Friday, September 16, 2011

"Is The Age Of The Foundation Over?" Thoughts From an Artist

One big reason I have this blog, is to say a few things that I feel need to be said. Many artists feel that there are deep problems with the traditional arts funding process that go way deeper than just a lack of money-but surprisingly few will say so publicly.

Happily, in these very hard times, more creative people are stepping outside the system and developing many new ways of getting money.

A Cleveland Artist and blogger has a great post on the subject (you may have seen her work at Boxheart)

Let’s face it, many people who sit of boards or head up foundations are living in a bubble going for the same kinds of projects time after time. In fact, how many artists or writers get grants or funding consistently? Quite a few! It’s almost as if they’ve proven they got funding from one reputable source, then it’s okay to give the green light because it looks good for the foundation to be in the know, not to mention an opportunity for press. Again, most board members and judges don’t go out of their comfort zone (ask any of them if they know about new art movements, and they don’t), and many really don’t care but are partaking for social cache. Then there are the ones who grant to former colleagues (cough*cough* NEA grants cough*), former students, or as in the case of a Rome Prize juror — their girlfriend. It really is like winning the lottery sometimes and not just based on reputation or quality of what you do.
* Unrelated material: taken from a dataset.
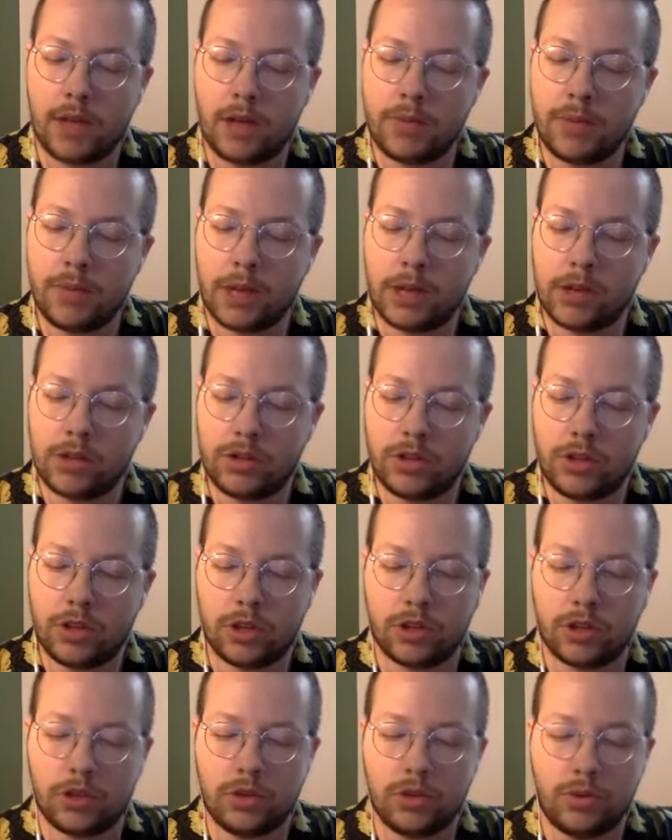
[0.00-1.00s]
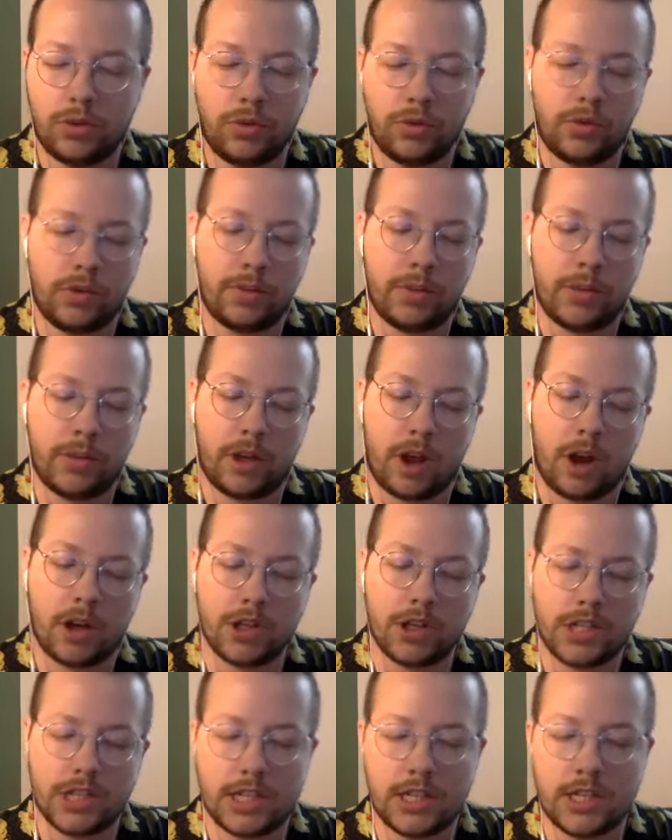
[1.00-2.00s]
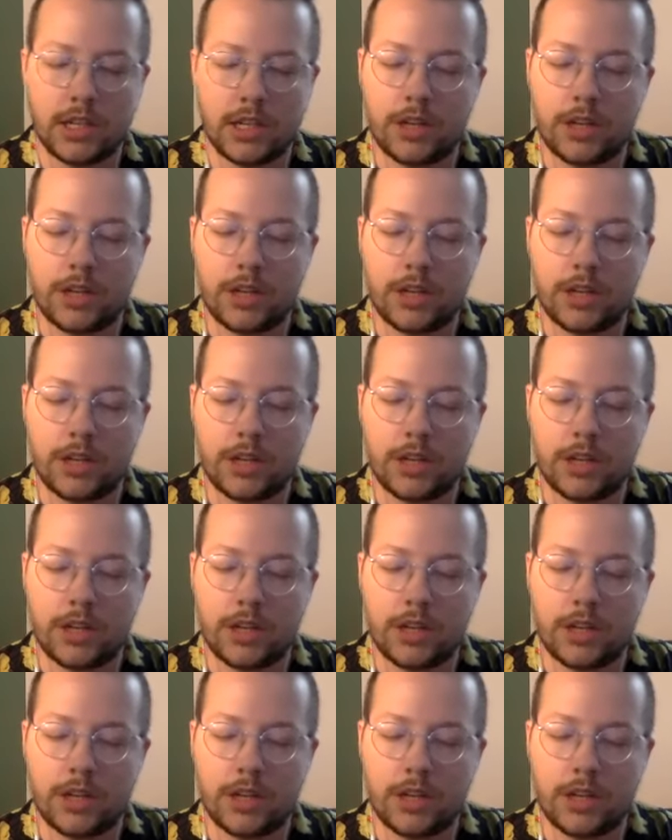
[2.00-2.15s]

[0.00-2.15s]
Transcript: unbuckled the cocoon from the car seat,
This isn’t to say everyone who gets awarded isn’t deserving, but it can be very spotty at best.

Further on...

Now here’s the funny part: everyone I know who has been denied grant or bank loans went to the internet and got funding. In fact, many got over-funded! Thanks to websites like Kickstarter, funding isn’t based on a small group of old ladies who don’t like nudes in art or a guy in a bad suit looking at your credit score.